Dataset entries =
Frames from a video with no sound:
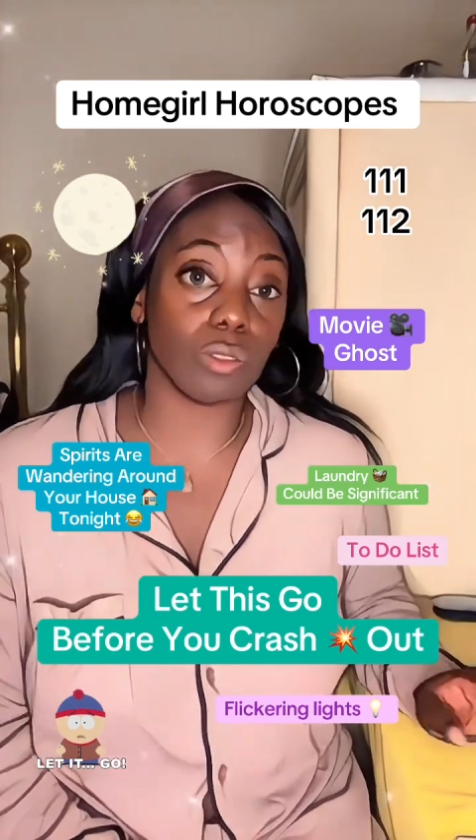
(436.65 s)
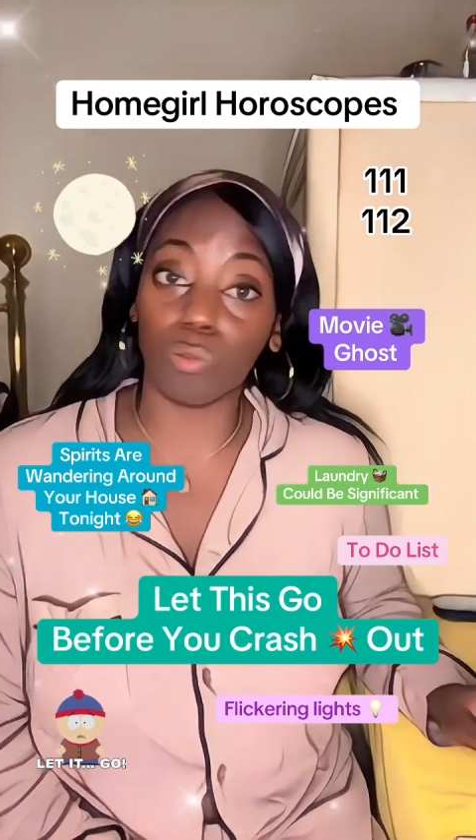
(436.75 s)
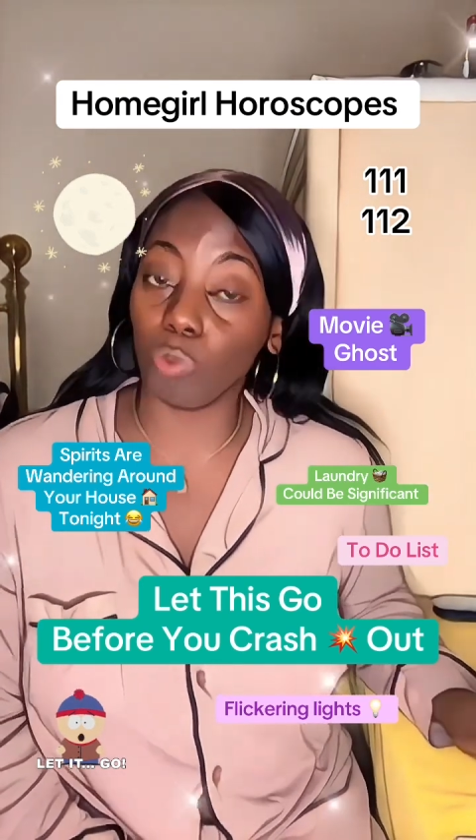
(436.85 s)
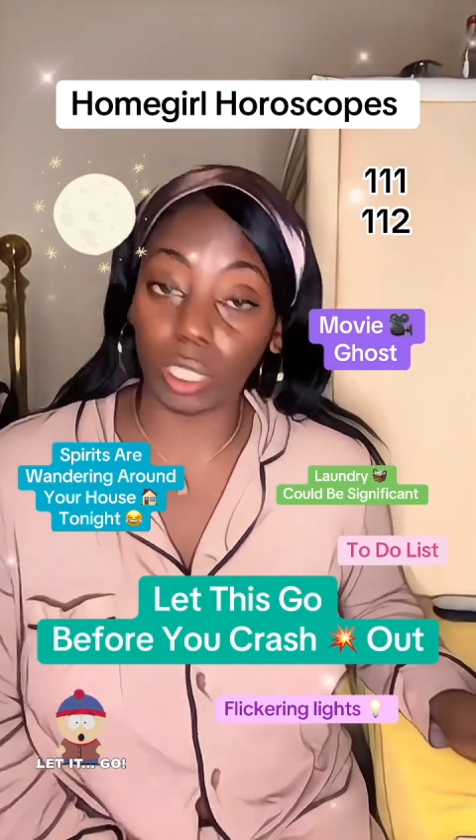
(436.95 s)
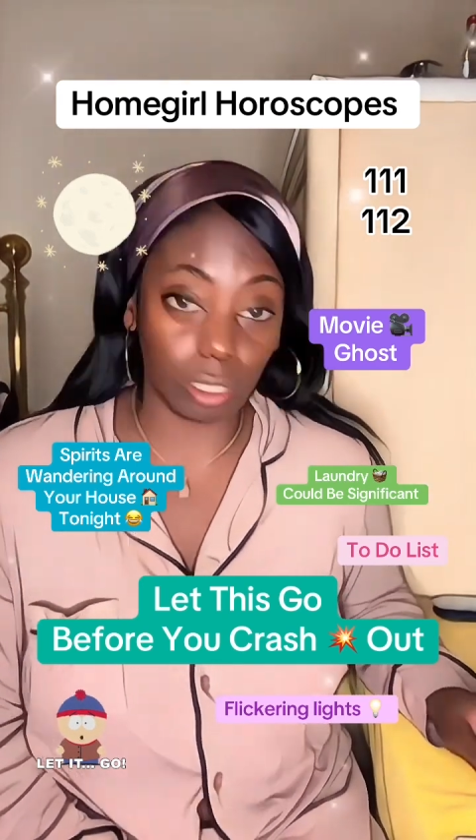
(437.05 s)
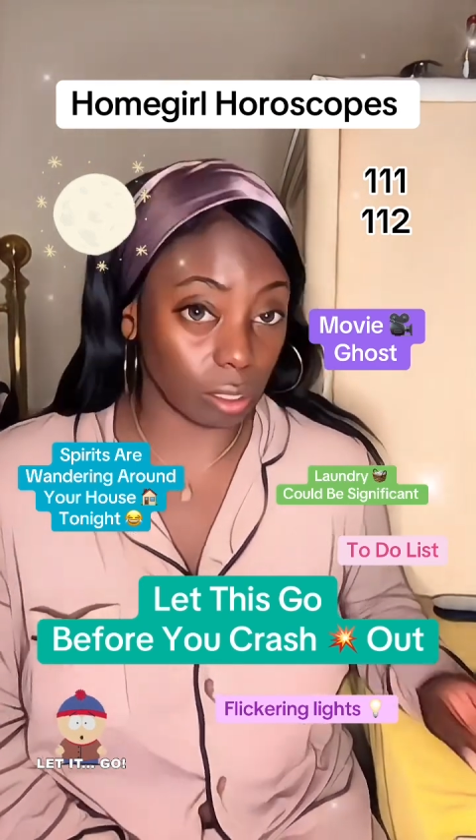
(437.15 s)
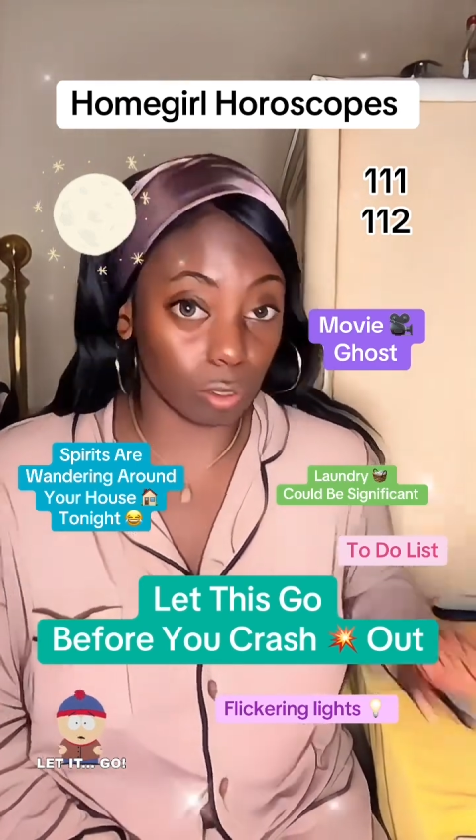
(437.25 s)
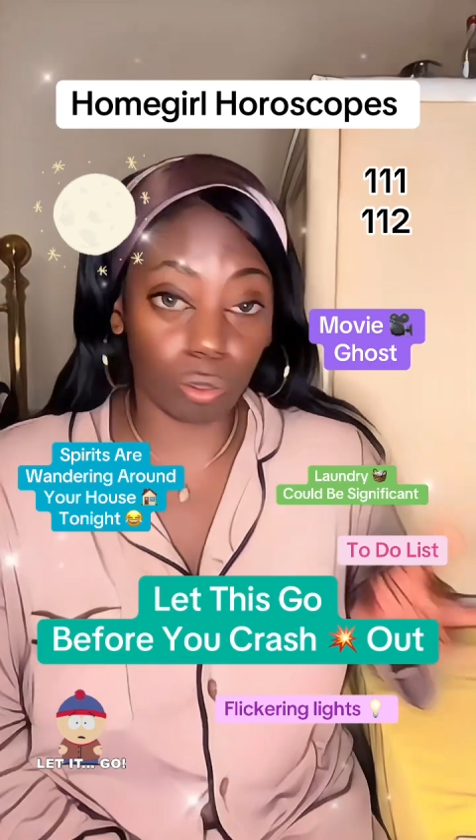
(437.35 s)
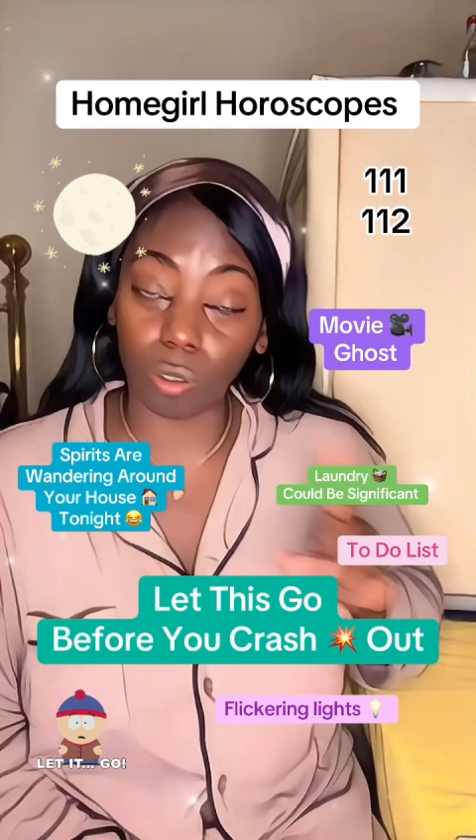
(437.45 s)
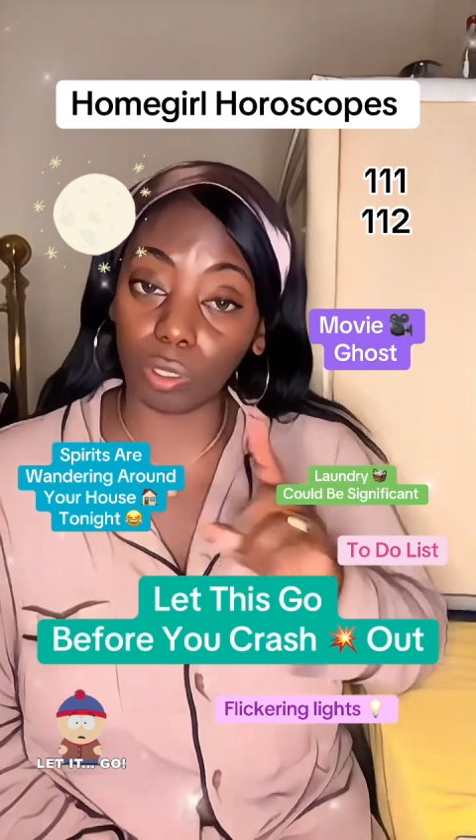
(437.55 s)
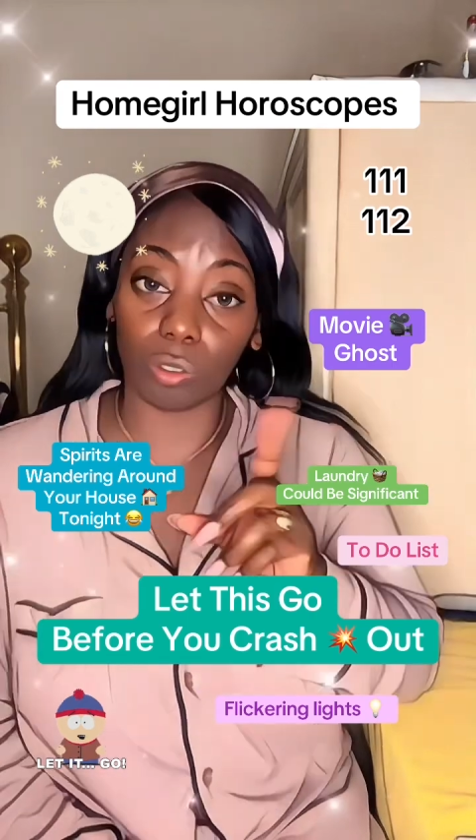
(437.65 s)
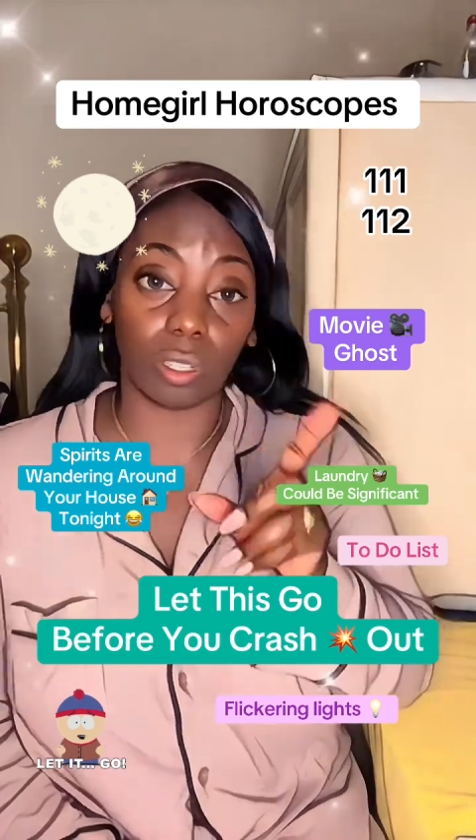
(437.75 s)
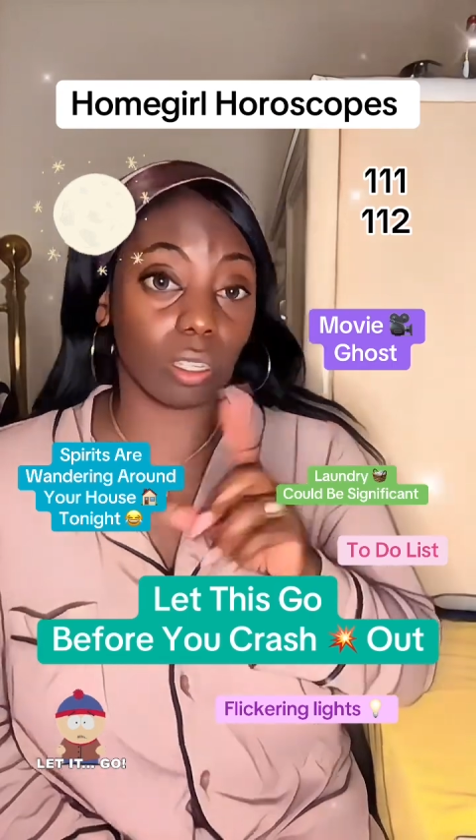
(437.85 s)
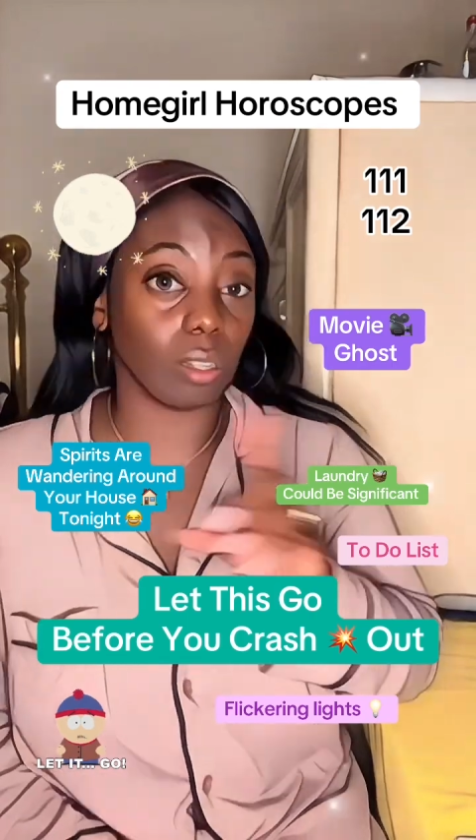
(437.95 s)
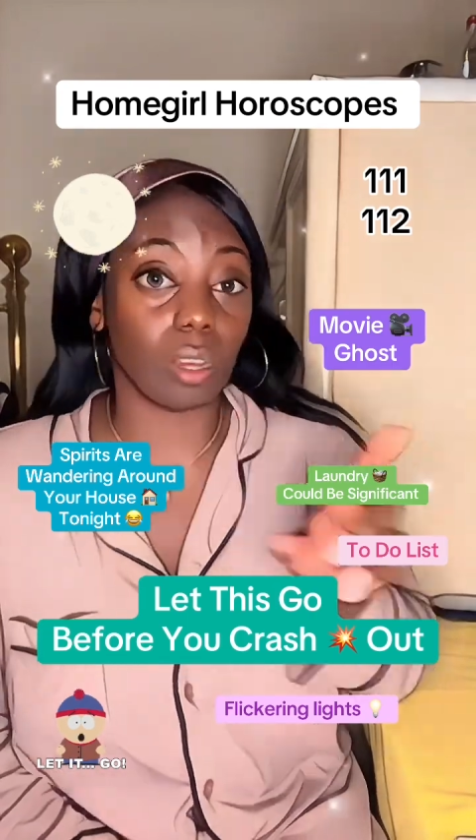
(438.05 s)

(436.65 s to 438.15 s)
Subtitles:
One, you only going to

What the task asks =
Each entry should be set down exactly, pictures excluded.

Result of the task =
Frames from a video with no sound:
(436.65 s)
(436.75 s)
(436.85 s)
(436.95 s)
(437.05 s)
(437.15 s)
(437.25 s)
(437.35 s)
(437.45 s)
(437.55 s)
(437.65 s)
(437.75 s)
(437.85 s)
(437.95 s)
(438.05 s)

(436.65 s to 438.15 s)
Subtitles:
One, you only going to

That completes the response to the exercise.